02/08/05

alam era

(swordplay part 4).
'Under the category of adventure films, we can include traditional swashbucklers, serialized films, and historical spectacles (similar to the epics film genre), searches or expeditions for lost continents, "jungle" and "desert" epics, treasure hunts and quests, disaster films,and heroic journeys or searches for the unknown. Adventure films are often set in an historical period, and may include adapted stories of historical or literary adventure heroes (Robin Hood, Tarzan, and Zorro for example), kings, battles, rebellion, or piracy.' the pundit again.

that's a comprehensive categorization of the swashbuckler-action-adventure genre of movies made in hollywood in the fairbanks-flynn era. well almost - disaster films were a category which evolved much later, unless you consider 'the last days of pompeii' to be one. which, strictly speaking, it wasn't.

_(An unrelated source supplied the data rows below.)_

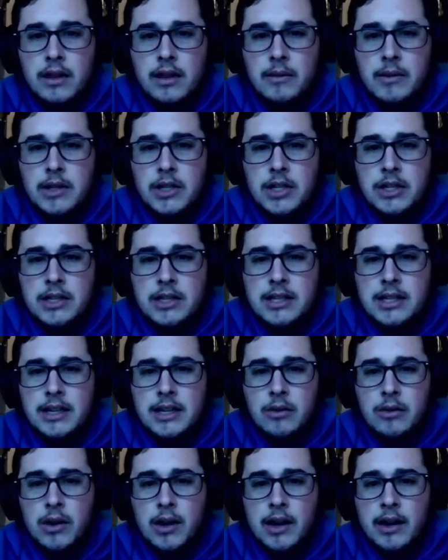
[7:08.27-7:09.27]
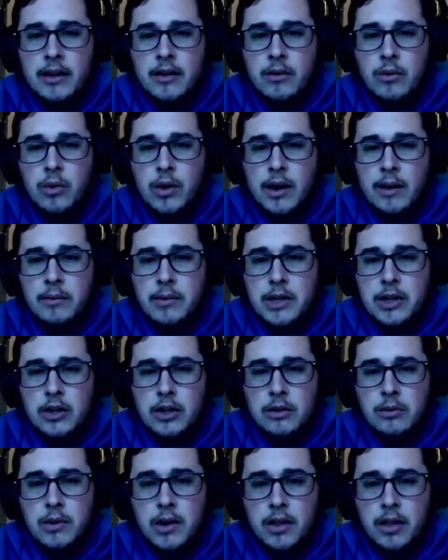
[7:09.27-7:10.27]
Let me just see what I'm
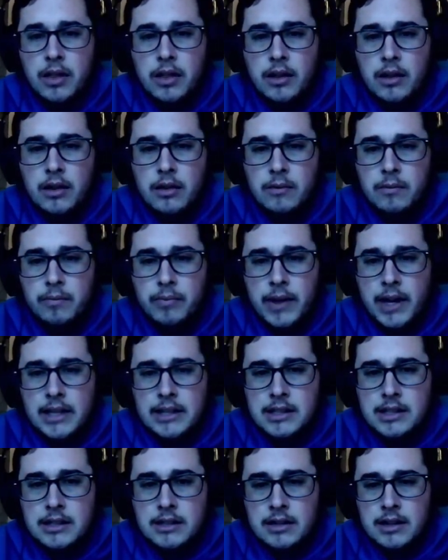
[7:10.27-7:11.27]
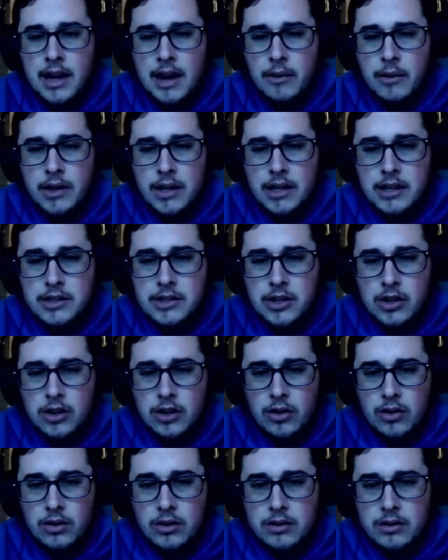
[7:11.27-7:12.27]
dealing with. Oh, I went in a
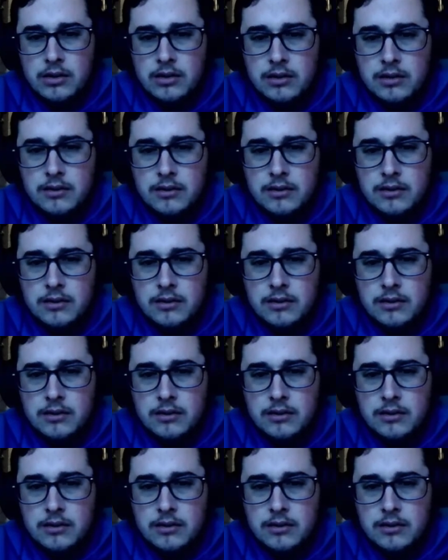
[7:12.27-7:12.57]
circle?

in india, the first talkie 'alam ara' was based on a persian tale, suitably indianised by a veteran parsi theatre-wallah and directed by a parsi, ardeshir irani. the producer, the director, the cast, the crew, the trade, the cinemas, the critics and the audiences- none of them was ready for it. working with the most rudimentary kind of knowledge of sound and its processing, with equally unprepared actors, ardeshir irani had embarked on an adventure as spectacular as the subject of the film he was making. in an era when the producer, director and the lead actor(quite often, one idealist performed all the three functions!) took the prints and the projecting equipment and the crew providing the live musical support and the promotional material, on bullock carts to the audiences in villages and towns, it, probably, didn't seem such a foolhardy enterprise to him. because there were others,equally obsessed, who were undertaking similar ventures in bombay itself, in calcutta, in nasik, in kolhapur, in vizagapatnam, in madras, in mysore and in lahore. looking back, one might conclude that it was sheer good fortune that 'alam ara' hit the screen first. because it was followed by a series of talkies in several indian languages the very same year(1931). and this was just three years after 'the jazz singer', the first hollywood talkie. can we produce that kind of a competitive performance now? in any field? that was the spirit of the era.

what fuelled that widespread drive to pioneer? or, to be more exact, to be the first? ask microsoft. it is the power that every new watershed technology promises the earliest convert. the power to colonise the largest territory, negotiate the best of terms with the trade, capture the widest market, preempt the toughest competition. the power to dominate.

and the pioneers had readymade content, in the form of the vast repository of indian mythology, folklore and legend and literature. it was a time when everyone, whether in the field of cinema or literature or politics or industry, seemed undaunted by the challenges that a hopelessly underdeveloped india posed- they were ready to make the best use of whatever resources they had. and for the cinema folks, the mother lode of indian lore provided the richest source of quality material.

so the swashbucklers and other movies of the 'folk' genre they made had a defined context, a certain recognizable source and an identifiable time-age frame. do the later movies, made after independence, reveal a growing tendency to deny heritage, roots and ideals? specially, the telugu folk movies made in the sixties appear to do so. their indifference to time- isn't that a sure sign of regression? of a people slowly going back to a time of fantasy - when millennia were callously bunched together as vaguely classified 'yugs'? isn't that a sign of denial of the immediate past, specially the eventful battles waged for freedom? of history and of aspirations of redemption and development?

take the taj mahal out of agra and it ceases to tell a story. the filmmakers of the sixties, it would seem, were breaking one of the cardinal rules of storytelling: one that no grandmother ever forgets. to begin every story with a reference to time...long, long ago.

this violation was indicative of the denial of not just the past but, more importantly, the present ( the time the films were made). it was a pointer towards the growing disillusionment in the country, the disappointment with the state and its performance, the slow descent into pessimism & resignation. the lost wars, the famines, the shortages and the queues, the growing corruption and joblessness were taking their toll. india had changed three prime ministers- but the people had very little say in this regard. were they slowly realizing that they were not in charge- just as they weren't all through history?

young india was growing too old, too early.